Both artists, however, were completely transcendent. Neither was a real sexual predator. They both fell in love with a succession of brilliant child/adolescent alter egos.
Carroll left the "Alice in Wonderland" books to the ages. Britten left an incomparably more powerful legacy, which is the music he has written for children, from "Noye's Fludde" to the Fairies in "Midsummer Night's Dream," to the biggest child supernumerary part in opera after "Madama Butterfly" (think P.G.), to the children's choruses in "The War Requiem."
And let me say it right here on your very British blog site. Britten really was the reincarnation of Mozart in all kinds of ways, and it hasn't been quite acknowledged yet in the world, partly because of the pedophile queasiness (just like some people have queasiness over Mozart's scatalogical trashiness).
The biography I really want to read is about David Hemmings, the original Miles in "The Turn of the Screw," and later the star of "Blow Up." Britten had a real-life "Death in Venice" moment over young David during the premiere of "Screw," according to that stupid Humphrey Carpenter biography of Britten.
The same bad bio does have two great quotes from Hemmings:
"He was incredibly warm to me, yes. Was he infatuated with me? Yes, he was. He was a gentleman; there was no sort of overt sexuality about it whatsoever. It was a very kind and very loving and very gentle relationship. Did he kiss me? Yes, he did. But that was more my need as a young boy alone in his house than it was any threat. I slept in his bed, when I was frightened, and I still felt no sexual threat whatsoever. And I think it would have embarrassed him a damn sight more than it would have embarrassed me at the time.
And later Hemmings says:
"Was I aware of his homsexuality? Yes, I was. Was I aware that he had a proclivity for young boys? Yes. I was. Did I find that threatening? No, because I learnt an awful lot through it. Did I feel that he was desparately fond of me? I suppose I did, but I must say I thought far more in a sort of fatherly fashion; and I had a a very bad father-son relationship...There is no man in my entire life that has been more influential on my attitudes than Ben."

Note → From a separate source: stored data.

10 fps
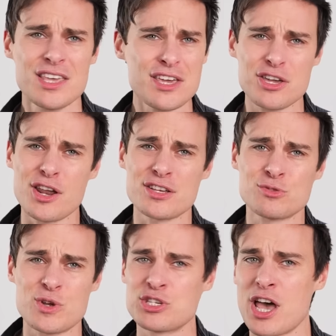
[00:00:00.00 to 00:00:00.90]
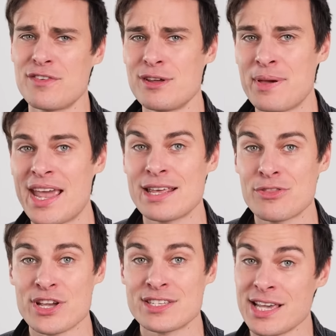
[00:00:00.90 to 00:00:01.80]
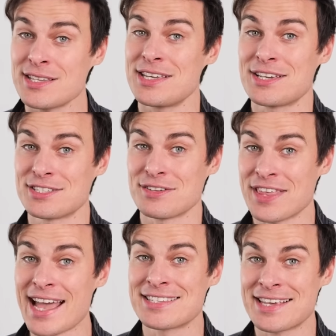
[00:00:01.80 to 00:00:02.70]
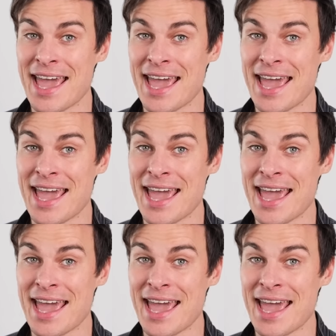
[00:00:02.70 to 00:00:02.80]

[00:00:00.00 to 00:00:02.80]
you gotta switch over to PD360, because if that's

After being a childhood opera star, and then a movie star, he ended up becoming a television director of hack shows like "Magnum P.I." before taking up movie acting roles again shortly before he died. What an interesting movie or long TV series that would be.
Follow this link for the school website - http://www.glyn.surrey.sch.uk/
However the great modern obsession with great artists' private lives doesn't seem to me to help very much in understanding their works.

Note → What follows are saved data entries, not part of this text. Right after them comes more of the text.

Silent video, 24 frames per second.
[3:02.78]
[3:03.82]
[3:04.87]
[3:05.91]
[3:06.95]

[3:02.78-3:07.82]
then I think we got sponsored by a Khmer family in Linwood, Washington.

Are we really any closer to understanding Graham Greene for example after having his life examined at quite excessive length in 3 volumes of biography?
Same with BB...does a book telling us about his interest in young males shed much light on his music...you could work out from the operas he wrote that he was a homosexual, why do we need a book telling us all about this, however well written and compasionate?

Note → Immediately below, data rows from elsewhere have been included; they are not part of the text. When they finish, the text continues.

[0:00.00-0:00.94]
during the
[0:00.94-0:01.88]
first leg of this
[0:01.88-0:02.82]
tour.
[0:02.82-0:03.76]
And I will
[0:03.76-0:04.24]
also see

Personally I'd rather spend the money on going to a concert or buying a cd of BB's music.
Hahahaha. What a great expression.
I saw Blow-Up for the first time in 20 years recently and was amazed at a) what a great movie it was and b) how gorgeous David Hemmings was.
I wonder what Britten was thinking as he wrote the recititative at the beginning of the second act of Death in Venice, the one that starts "So it has come to this.."
Before publishing this piece I was concerned that it may be seen as 'tabloid journalism'. But two factors influenced my decision to go ahead. First the book Britten's Children is published by Faber who have close connections to the Britten Estate. Secondly both the book and the TV programme on which it is based are featured on the Britten-Pears Foundation website.
An award citation for the TV documentary Britten's Children hailed "this serious and beautiful film" for "avoiding the temptation of sensationalism", and for being "imaginatively researched and both touching and revelatory".